• Problem requirements
I'd like the data below restated word for word, with the pictures left out.

Dataset content section start

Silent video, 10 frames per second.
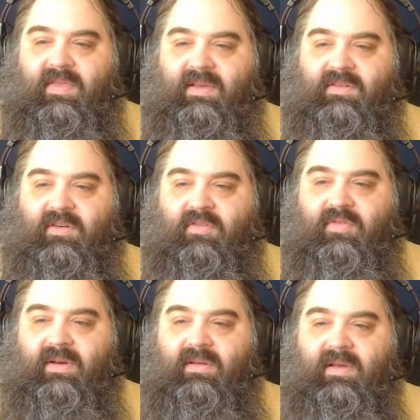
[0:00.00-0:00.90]
the Thing's
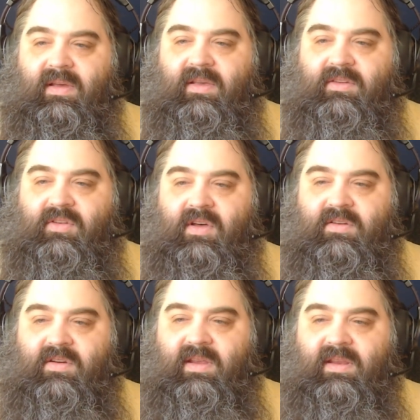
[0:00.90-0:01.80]
girlfriend, saw
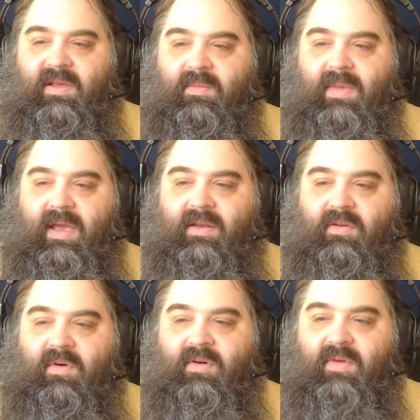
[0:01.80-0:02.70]
good in him,
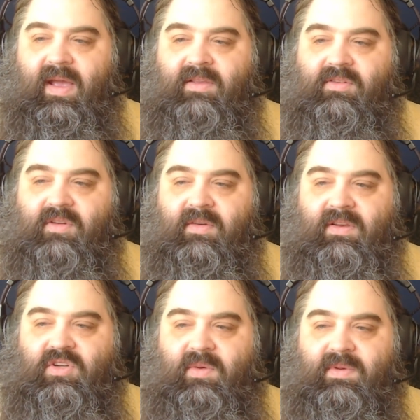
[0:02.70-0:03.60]
and Norrin Rad saw
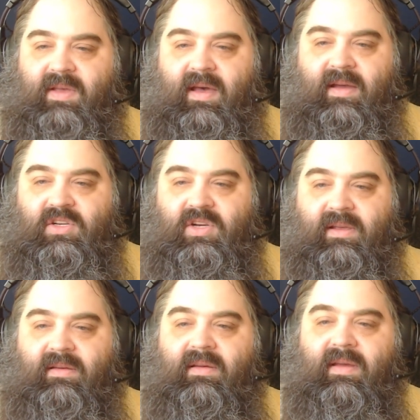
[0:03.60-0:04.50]
that she was a hot
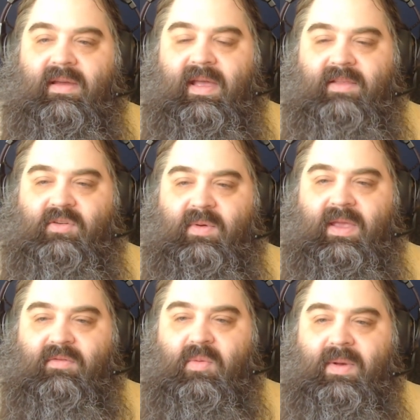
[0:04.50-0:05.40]
chick, and so
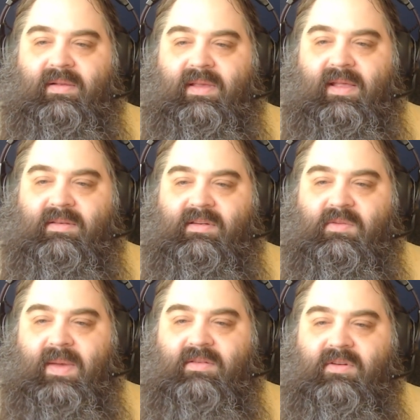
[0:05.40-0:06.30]
he rebelled against
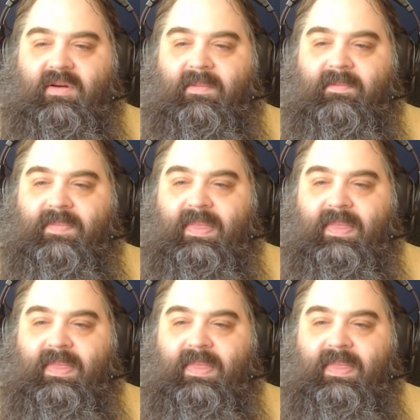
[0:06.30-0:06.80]
his master.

Dataset content section end

• Written answer
Silent video, 10 frames per second.
[0:00.00-0:00.90]
the Thing's
[0:00.90-0:01.80]
girlfriend, saw
[0:01.80-0:02.70]
good in him,
[0:02.70-0:03.60]
and Norrin Rad saw
[0:03.60-0:04.50]
that she was a hot
[0:04.50-0:05.40]
chick, and so
[0:05.40-0:06.30]
he rebelled against
[0:06.30-0:06.80]
his master.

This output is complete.